■ Work request: Below are some entries. Return exactly the lines from the one with "[0:02.70-0:02.90]" through the final line, leaving out any pictures.

Source data:
= = = = = = =
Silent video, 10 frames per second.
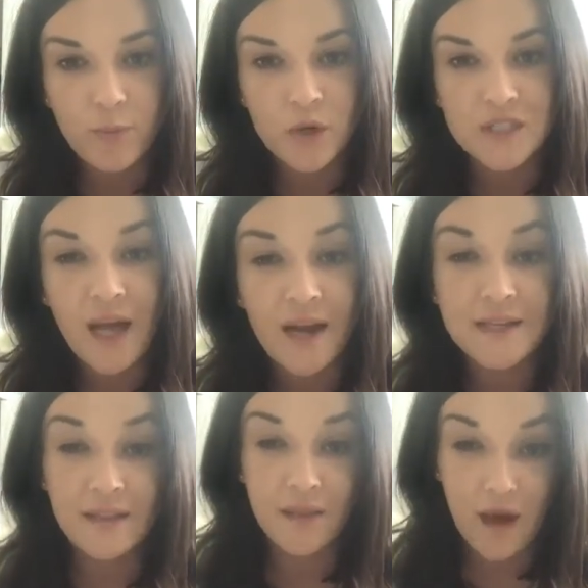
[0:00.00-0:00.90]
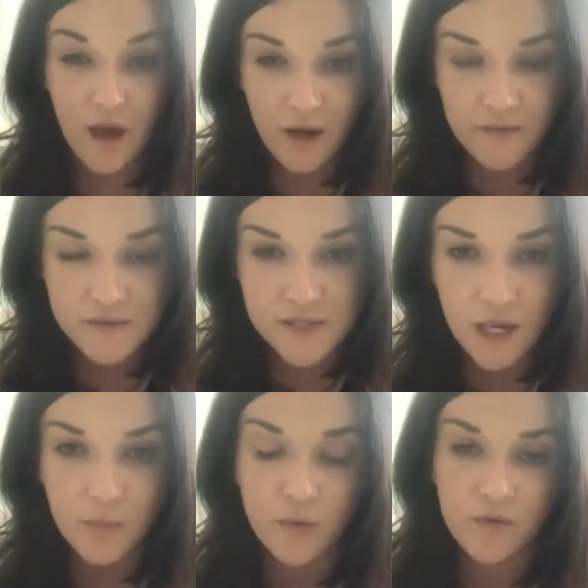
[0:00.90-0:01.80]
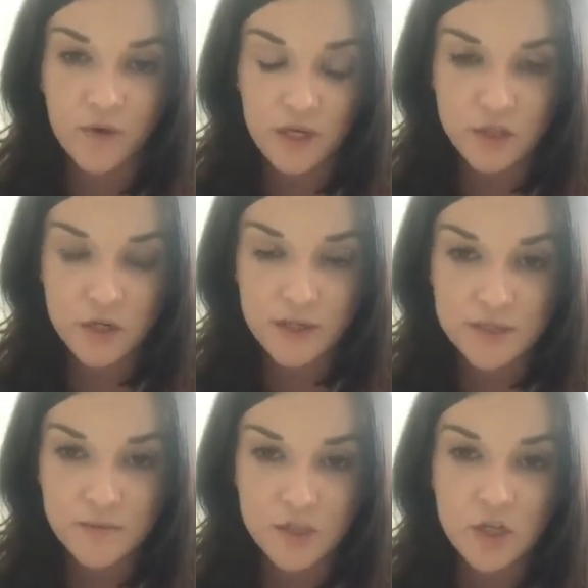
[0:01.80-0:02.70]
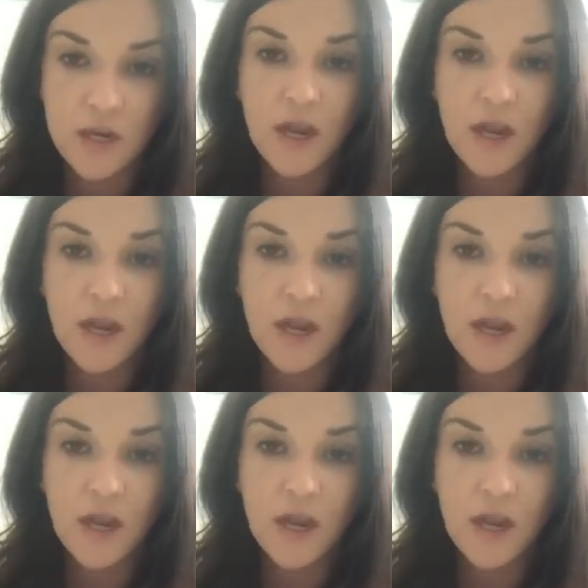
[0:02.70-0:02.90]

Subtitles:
protecting lives and preventing transmission.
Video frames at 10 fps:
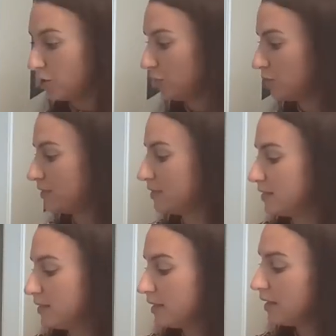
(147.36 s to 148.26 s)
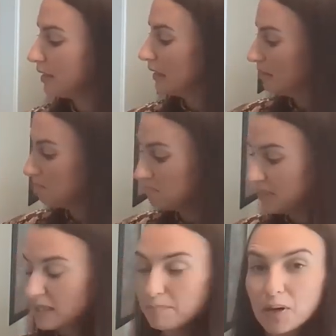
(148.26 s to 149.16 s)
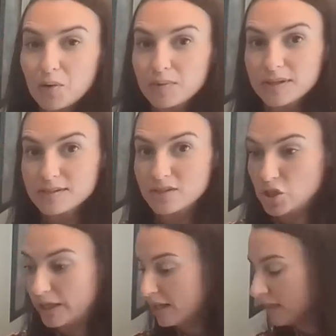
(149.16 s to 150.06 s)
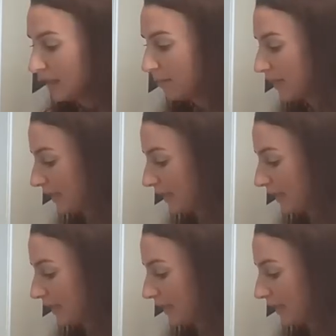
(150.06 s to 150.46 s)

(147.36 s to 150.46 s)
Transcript: to just debone this chicken and I'm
= = = = = = =
■ Result for this task:
[0:02.70-0:02.90]

Subtitles:
protecting lives and preventing transmission.
Video frames at 10 fps:
(147.36 s to 148.26 s)
(148.26 s to 149.16 s)
(149.16 s to 150.06 s)
(150.06 s to 150.46 s)

(147.36 s to 150.46 s)
Transcript: to just debone this chicken and I'm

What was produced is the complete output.